The tour may not have started well for opener Alex Hales, but England head coach Trevor Bayliss has indicated that he is almost certain to make his Test debut, alongside skipper Alastair Cook at the top of the order, in the first Test against South Africa in Durban, which starts on Boxing Day.
When I had been out of the England side, or indeed when I made my debut versus India at Lord’s in 2007, I got told the night before that I would be playing. For me, it’s a huge bonus that Alex knows that he is set to open the batting well in advance.
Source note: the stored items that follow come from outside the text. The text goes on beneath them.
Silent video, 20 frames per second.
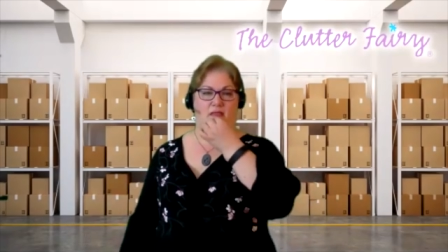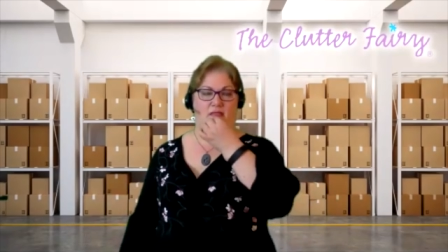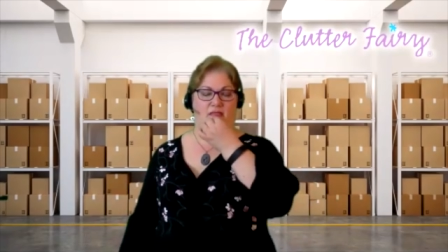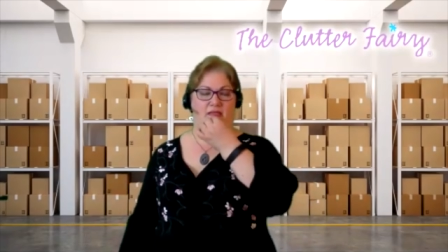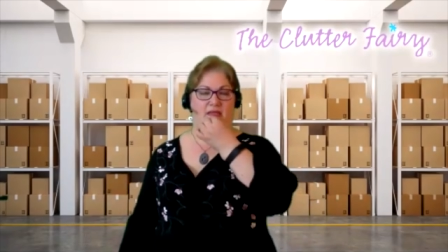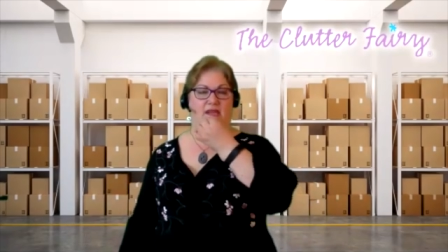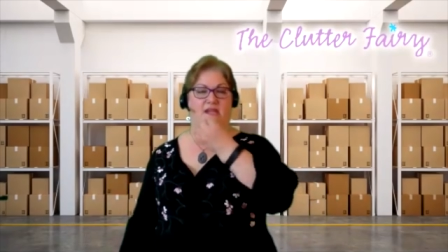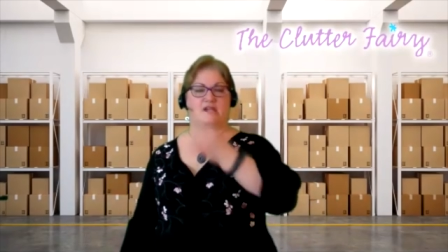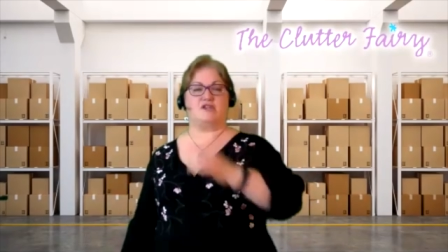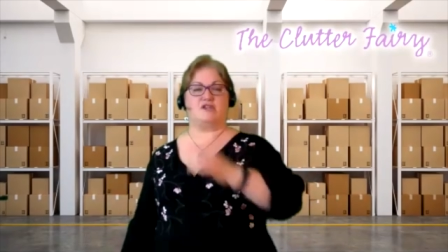
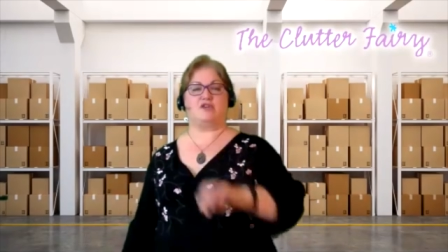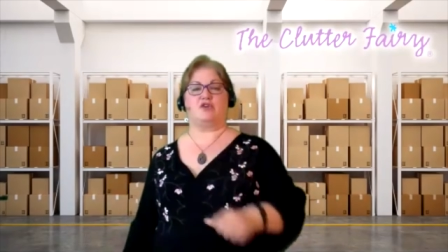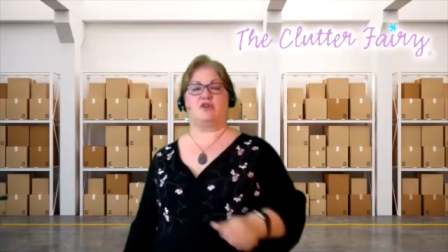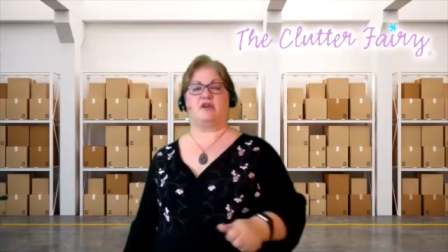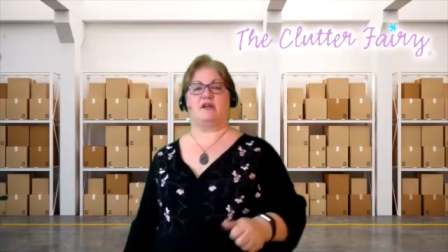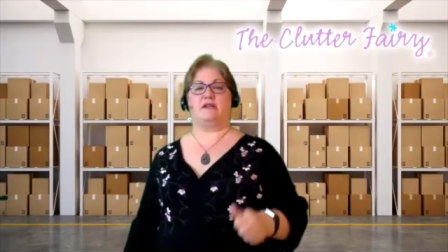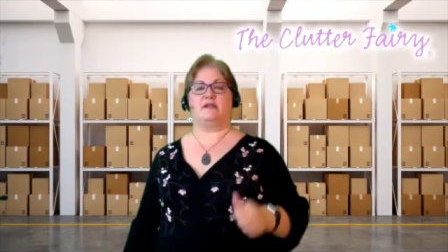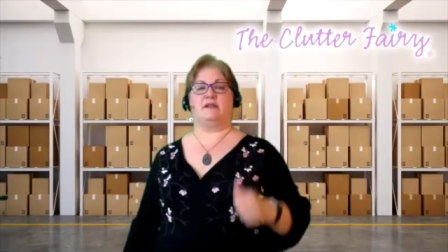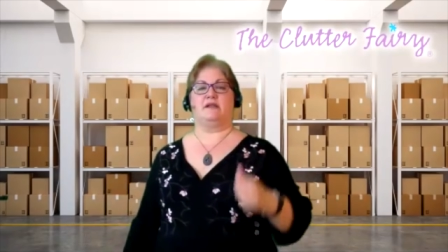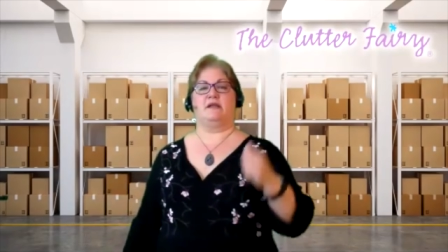They can do
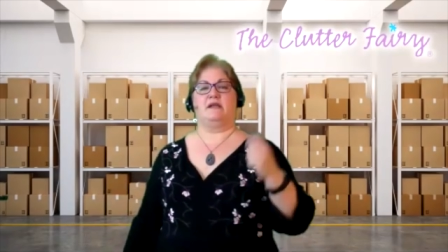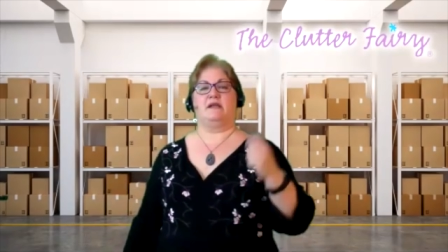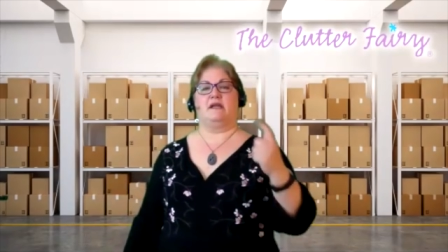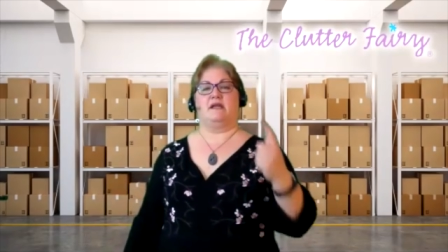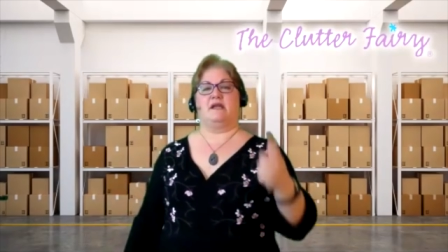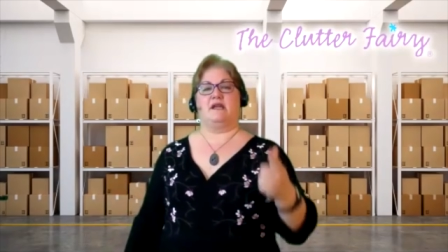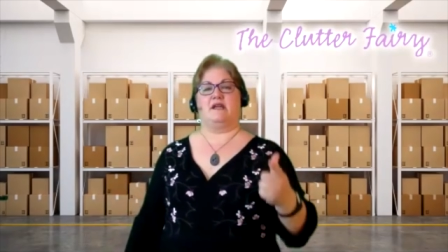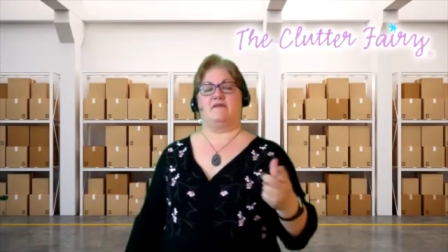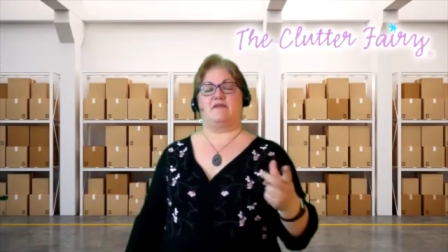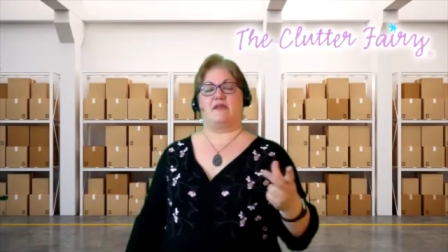it.
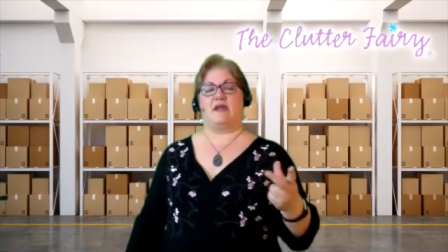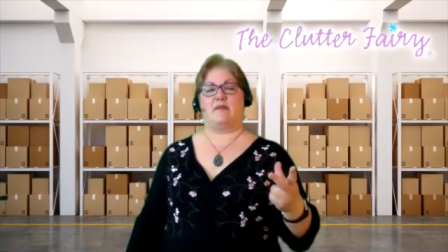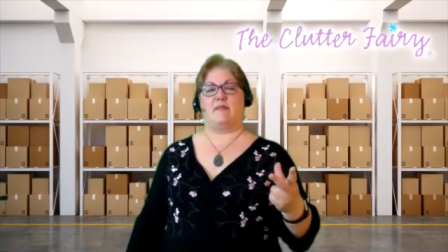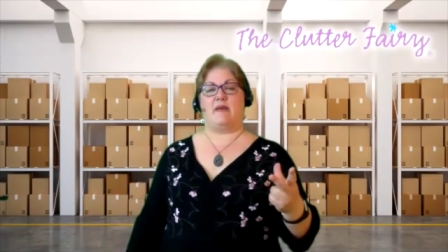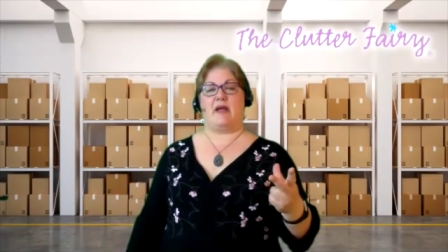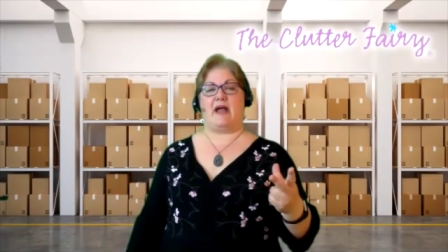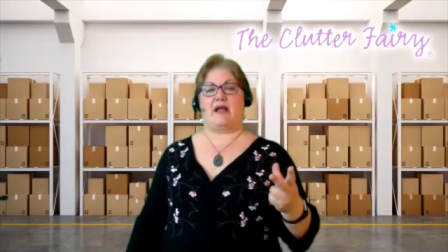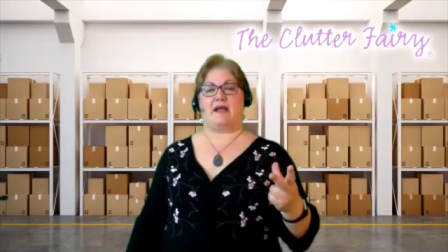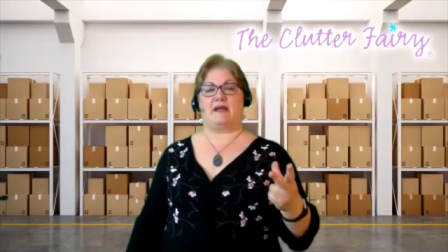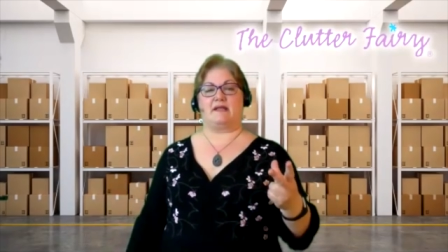If they
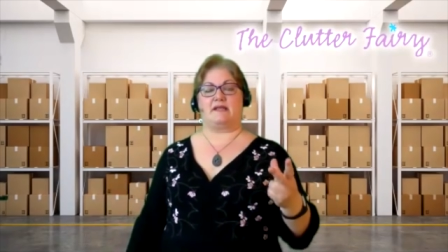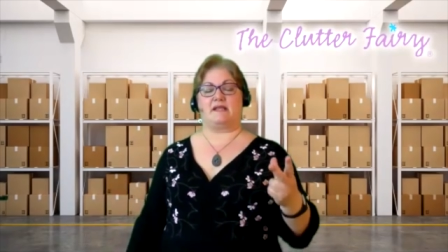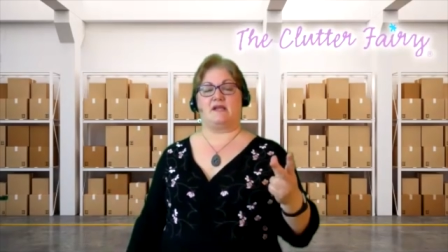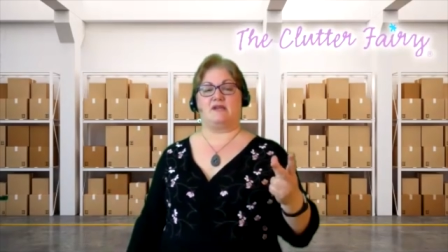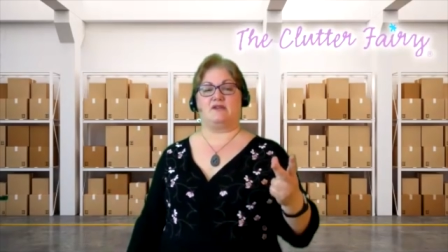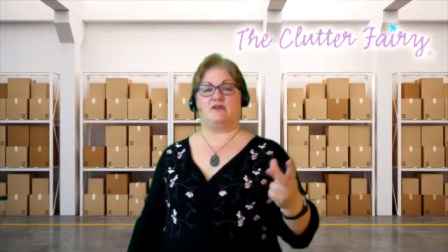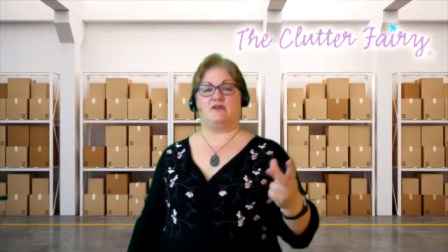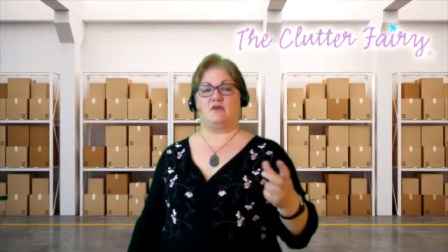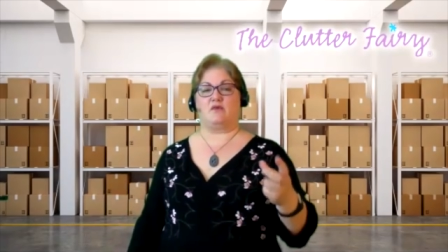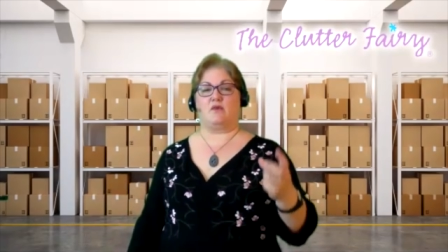pack it, they
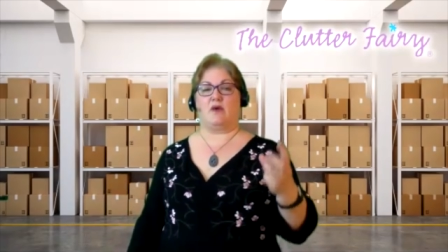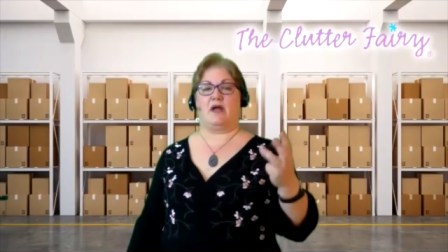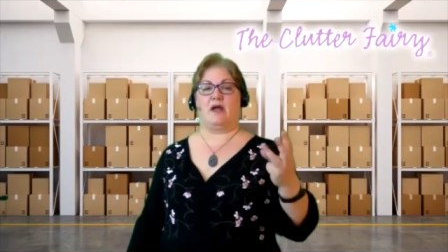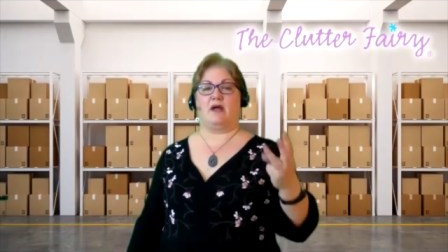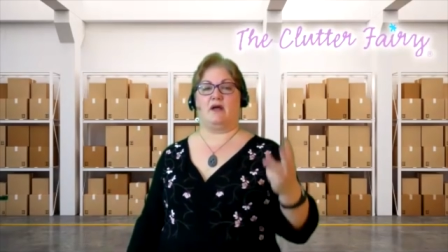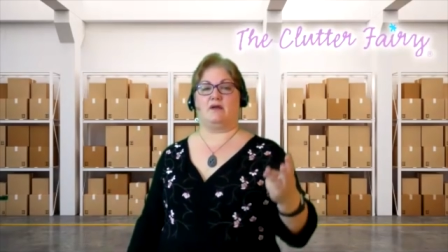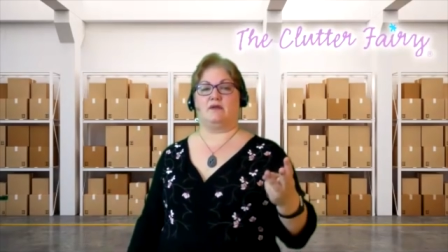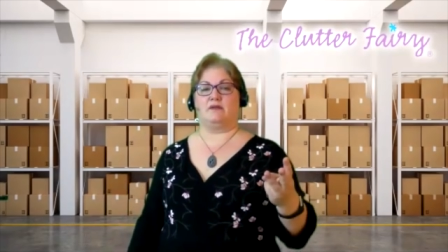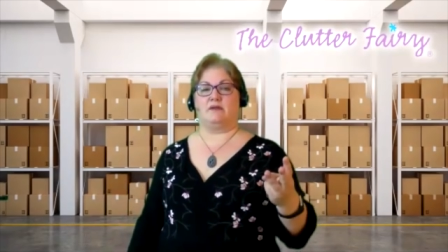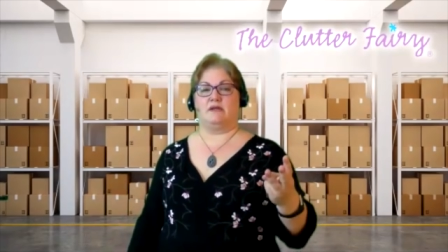do it
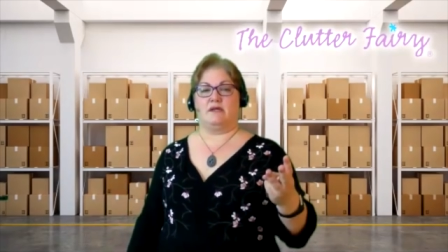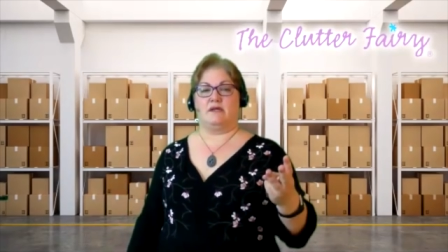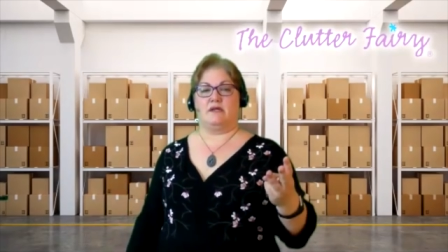well.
Because he knows his position is nailed down, it allows him to mentally prepare for the challenge ahead and he doesn’t have to do the extra bit of work in the nets, for instance, to impress the coaches. Even though he has had a couple of low scores in this week’s warm-up match, he can just relax and do the training which he feels he needs.
If you’re one of a few players going for a single spot, there is the temptation to try and stand out every second of every day and do certain extra things which don’t really add anything to your preparation. That has been removed from the equation.
The tour, however, will be a big challenge for Alex. He was an unused member of England’s touring party for the Test series against Pakistan in the United Arab Emirates and he has played a lot of limited-overs cricket, so he knows the set-up and will be used to the spotlight.
In that respect, there won’t be a huge adjustment from white-ball cricket to red, but pitches in South Africa tend to be spicy, particularly on the first couple of days, and the ball will be swinging around, which doesn’t happen so much in one-day cricket.
He is also likely to be facing two of the best bowlers in the world in Dale Steyn and Morne Morkel, but I just hope he plays his natural game and gives England’s top order some additional aggression, and heaps the pressure back on the bowlers.
Recalled duo Nick Compton and Gary Ballance appear to be battling it out for the No3 slot after Ian Bell’s axing. As I have said, it can be slightly unsettling not knowing if you’re certain to play, and that is heightened after periods of time in the international wilderness.
Gary was dropped midway through this summer’s Ashes so the personnel will be largely similar but Nick has not played Test cricket since 2013 so it will take a little bit of time to adjust to the new regime – there is a new coach and captain in place and a host of new faces in that England dressing room.
The biggest thing will be the increased intensity which comes with international cricket compared to county cricket, but he has been there before and I’m sure he will be prepared for the tussles ahead, between what look like two very evenly-matched sides.